▶ _Exercise directions_:
Run through the records and show each line that includes the string "Transcript".

▶ _Exercise data_:

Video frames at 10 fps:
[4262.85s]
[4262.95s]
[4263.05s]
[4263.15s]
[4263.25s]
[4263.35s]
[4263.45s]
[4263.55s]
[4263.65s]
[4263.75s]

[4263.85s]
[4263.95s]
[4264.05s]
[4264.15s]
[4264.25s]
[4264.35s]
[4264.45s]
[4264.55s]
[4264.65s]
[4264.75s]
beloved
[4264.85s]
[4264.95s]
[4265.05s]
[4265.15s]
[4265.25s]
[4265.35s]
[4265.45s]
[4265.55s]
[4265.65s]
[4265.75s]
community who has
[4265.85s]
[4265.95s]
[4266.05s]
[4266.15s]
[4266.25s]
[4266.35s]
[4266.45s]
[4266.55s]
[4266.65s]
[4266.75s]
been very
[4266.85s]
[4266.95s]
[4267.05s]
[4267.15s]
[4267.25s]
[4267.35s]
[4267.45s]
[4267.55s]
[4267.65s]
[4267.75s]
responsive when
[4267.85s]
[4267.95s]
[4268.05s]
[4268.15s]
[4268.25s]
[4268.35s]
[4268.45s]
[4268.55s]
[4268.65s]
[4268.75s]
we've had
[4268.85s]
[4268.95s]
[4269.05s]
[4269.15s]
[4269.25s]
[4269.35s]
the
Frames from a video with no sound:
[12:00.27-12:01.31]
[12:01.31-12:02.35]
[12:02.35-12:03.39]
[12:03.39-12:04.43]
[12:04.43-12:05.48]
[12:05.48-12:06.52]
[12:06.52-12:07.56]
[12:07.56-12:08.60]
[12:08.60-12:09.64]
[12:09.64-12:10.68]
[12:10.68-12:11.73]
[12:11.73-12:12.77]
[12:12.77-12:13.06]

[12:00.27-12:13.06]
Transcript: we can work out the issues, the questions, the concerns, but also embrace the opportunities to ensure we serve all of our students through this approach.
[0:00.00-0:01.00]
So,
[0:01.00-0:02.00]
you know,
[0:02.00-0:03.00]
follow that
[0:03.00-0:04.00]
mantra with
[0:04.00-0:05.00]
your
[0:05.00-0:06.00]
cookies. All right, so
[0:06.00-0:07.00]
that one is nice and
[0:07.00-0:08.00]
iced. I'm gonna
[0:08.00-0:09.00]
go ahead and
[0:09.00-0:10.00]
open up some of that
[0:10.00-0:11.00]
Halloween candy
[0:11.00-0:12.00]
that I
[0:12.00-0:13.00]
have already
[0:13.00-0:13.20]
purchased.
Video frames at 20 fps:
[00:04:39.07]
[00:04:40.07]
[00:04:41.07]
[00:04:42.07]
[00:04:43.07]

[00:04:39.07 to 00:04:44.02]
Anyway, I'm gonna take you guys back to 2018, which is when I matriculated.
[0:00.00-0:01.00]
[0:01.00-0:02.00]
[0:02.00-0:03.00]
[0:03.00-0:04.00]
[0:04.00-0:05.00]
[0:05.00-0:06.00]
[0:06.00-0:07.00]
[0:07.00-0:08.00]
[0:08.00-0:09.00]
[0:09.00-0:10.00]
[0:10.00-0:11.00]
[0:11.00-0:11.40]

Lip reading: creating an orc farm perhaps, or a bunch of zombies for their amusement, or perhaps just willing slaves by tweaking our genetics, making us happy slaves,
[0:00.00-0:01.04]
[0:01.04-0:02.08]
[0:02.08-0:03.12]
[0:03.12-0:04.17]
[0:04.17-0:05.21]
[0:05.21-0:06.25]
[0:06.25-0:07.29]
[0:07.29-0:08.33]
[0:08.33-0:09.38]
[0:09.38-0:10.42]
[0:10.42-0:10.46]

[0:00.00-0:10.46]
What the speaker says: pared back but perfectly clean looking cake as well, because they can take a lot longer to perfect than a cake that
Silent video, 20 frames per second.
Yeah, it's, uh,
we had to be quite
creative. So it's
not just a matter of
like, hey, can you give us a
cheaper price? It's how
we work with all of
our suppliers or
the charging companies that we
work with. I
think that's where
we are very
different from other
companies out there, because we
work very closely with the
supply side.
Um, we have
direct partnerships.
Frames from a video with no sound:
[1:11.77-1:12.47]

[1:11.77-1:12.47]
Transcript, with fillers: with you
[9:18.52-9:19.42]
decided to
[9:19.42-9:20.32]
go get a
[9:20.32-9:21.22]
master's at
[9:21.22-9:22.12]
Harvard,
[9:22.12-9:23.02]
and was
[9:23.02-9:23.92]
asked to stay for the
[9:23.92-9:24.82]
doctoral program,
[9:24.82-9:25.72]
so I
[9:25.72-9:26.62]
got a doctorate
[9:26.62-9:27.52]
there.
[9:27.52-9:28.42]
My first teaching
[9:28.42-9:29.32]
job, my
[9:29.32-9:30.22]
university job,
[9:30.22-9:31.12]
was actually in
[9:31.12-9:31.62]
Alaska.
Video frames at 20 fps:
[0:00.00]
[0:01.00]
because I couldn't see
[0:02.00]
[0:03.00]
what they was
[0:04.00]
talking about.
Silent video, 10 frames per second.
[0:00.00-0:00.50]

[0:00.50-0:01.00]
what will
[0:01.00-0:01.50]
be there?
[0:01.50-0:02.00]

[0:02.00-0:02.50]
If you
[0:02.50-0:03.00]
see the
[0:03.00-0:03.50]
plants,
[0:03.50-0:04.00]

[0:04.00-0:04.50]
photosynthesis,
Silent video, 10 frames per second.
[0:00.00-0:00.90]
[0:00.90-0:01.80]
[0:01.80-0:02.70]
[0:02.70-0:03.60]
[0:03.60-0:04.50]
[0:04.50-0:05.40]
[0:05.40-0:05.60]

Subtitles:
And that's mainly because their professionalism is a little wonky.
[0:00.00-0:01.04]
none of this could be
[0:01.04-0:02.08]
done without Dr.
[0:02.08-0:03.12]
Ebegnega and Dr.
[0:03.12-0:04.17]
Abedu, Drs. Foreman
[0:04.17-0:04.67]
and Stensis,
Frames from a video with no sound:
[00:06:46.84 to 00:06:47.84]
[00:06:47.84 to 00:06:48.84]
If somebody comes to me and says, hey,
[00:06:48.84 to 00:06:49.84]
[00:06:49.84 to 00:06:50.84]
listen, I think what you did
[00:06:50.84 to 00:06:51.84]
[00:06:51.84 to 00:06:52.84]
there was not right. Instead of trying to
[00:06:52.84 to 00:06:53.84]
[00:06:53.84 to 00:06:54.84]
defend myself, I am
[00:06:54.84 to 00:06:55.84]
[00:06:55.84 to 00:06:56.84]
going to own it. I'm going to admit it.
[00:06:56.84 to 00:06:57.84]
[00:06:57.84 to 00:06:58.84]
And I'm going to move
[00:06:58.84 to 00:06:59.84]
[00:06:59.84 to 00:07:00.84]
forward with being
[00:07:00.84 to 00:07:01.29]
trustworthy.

▶ _Response area_:
Transcript: we can work out the issues, the questions, the concerns, but also embrace the opportunities to ensure we serve all of our students through this approach.
Transcript, with fillers: with you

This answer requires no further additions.